Besides that little question mark, I was in amazing spirits. I rode well, I rode my best, I had a great result (8th [for the fourth race out of five], collecting 6th place points thanks to two Kiwis from New Zealand's visiting national team ahead of me) and re-ignited the love of going fast on bikes from wherever it was flickering all season. Just in time for fall racing and a winter of getting back on track I'd say.

We closed the day with a proper meeting-of-the-families in Milton at an Irish Pub (that also served Mexican, Greek and Indian) complete with fishing stories.

As if the day wasn't good enough, mom sent us back to Toronto with fresh farm fare, and BAKING. Mmmmm, cracked wheat chocolate chip cookies and fresh zucchini bread. I'm a lucky girl.

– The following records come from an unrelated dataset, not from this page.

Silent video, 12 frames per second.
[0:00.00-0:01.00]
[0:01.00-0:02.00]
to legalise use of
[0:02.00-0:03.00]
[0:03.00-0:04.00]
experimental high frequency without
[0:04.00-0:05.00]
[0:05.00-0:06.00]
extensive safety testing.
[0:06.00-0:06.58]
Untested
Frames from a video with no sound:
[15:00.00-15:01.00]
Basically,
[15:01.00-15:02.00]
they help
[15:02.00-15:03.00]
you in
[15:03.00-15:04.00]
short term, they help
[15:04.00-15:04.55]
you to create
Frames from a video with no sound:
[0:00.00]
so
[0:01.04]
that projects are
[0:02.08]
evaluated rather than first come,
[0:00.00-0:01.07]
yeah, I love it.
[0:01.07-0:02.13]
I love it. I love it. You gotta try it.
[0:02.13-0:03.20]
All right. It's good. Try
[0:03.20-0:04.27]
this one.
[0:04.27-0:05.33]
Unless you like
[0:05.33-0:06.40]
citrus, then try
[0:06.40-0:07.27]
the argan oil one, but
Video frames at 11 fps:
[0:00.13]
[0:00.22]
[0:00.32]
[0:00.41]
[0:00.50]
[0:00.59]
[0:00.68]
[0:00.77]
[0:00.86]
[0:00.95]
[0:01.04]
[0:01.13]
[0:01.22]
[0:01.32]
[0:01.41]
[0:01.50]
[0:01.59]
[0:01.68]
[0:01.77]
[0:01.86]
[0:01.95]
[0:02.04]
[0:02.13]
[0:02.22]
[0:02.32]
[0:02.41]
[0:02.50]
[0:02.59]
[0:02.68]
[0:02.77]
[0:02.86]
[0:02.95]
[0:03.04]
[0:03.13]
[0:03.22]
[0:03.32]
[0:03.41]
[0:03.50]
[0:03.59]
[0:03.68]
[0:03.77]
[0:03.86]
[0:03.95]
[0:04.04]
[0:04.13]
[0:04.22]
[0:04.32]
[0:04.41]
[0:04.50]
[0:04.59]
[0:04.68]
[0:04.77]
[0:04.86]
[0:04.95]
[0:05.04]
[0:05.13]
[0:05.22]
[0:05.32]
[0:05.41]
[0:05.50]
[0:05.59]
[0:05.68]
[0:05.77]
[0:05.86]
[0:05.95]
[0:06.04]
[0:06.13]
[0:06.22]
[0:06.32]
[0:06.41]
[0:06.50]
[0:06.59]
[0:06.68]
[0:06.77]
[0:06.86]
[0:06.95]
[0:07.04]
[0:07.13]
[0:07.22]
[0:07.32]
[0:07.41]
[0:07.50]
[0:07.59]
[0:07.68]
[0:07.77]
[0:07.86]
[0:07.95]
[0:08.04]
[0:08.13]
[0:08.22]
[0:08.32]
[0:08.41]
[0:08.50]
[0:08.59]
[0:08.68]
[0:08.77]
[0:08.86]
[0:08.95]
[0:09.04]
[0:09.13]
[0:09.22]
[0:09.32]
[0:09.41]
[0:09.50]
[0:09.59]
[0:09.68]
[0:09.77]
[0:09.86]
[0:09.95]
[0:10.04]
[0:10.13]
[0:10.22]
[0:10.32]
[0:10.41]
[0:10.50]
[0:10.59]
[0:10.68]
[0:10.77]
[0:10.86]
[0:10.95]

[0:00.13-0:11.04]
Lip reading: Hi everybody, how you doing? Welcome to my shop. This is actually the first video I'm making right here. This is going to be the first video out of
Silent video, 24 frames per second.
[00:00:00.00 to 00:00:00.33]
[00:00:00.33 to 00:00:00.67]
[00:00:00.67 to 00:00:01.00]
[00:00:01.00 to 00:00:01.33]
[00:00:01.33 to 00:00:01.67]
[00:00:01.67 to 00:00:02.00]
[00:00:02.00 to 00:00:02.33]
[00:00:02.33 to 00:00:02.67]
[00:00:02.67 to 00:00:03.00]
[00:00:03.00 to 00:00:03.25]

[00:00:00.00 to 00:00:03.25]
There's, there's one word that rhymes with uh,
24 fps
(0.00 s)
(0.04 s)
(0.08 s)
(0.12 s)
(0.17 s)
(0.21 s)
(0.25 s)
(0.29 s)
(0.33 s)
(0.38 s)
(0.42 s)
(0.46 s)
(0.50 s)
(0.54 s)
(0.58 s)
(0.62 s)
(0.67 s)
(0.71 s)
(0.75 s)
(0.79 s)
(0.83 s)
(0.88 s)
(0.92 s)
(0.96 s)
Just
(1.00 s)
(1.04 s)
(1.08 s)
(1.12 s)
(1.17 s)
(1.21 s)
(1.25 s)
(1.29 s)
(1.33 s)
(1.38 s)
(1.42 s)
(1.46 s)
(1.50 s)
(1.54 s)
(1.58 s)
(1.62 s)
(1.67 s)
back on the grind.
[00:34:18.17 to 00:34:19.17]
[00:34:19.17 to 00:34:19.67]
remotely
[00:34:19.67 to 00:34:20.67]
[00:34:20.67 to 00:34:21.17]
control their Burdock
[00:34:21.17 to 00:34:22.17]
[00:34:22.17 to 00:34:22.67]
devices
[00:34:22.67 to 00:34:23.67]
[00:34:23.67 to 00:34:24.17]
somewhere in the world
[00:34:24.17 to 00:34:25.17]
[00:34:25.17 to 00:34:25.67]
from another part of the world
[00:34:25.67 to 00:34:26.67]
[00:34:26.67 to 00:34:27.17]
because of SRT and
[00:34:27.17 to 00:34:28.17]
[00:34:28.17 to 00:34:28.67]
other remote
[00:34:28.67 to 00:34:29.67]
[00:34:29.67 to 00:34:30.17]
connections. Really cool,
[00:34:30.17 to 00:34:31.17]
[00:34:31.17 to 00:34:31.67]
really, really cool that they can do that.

Thanks to Mom, Dad, Gerhard, Adlar, Gerhard (G's dad), Christine, Jerome, Owen and the shop, and Steve Varga for feeding me.

Can't believe there's just one left!

Thursday, August 5, 2010

Max Heart Rate - For the Ladies

I subscribe to the montly "Women's Cycling" newsletter and today it had this little gem:

If you are a lady, and use a heart rate monitor to gage your workouts, you might be working too hard!

I rely on testing to see what my maximum heart rate is but I can see now why I was justified in doing that -- the old forumla is WRONG!

Old forumla: 220 minus your age.

New forumla: 206 minus 88% of your age.

Using the new forumla, guess what! I got a number that actually makes a lot more sense compared to test results. So there ya go!

Original article printed in NYTimes

Tuesday, August 3, 2010

Rock Statues!

A man I met way back in the winter time, Peter Riedel, has made the Toronto Star today! Remember this guy?

Peter relaxes/gets a little workout by finding rocks' natural balancing points and piling them up into interesting statues.

Today, he was the subject of intrigue as people tried to figure out who had put new rock statues in the Humber. I knew right away who it was! And apparently it's been confirmed. Cool.

Monday, August 2, 2010

Thank You, John Graves Simcoe!

Great weekend with lots of riding and relaxing. Only complaint was that the sun only wanted to cooperate while I was on the bike ... so I'll have to take a rain cheque on the beach day I had planned I guess. Uh, no pun intended.

Hope everyone had a great long weekend! Thanks to Kim and Bryan for hosting G and I!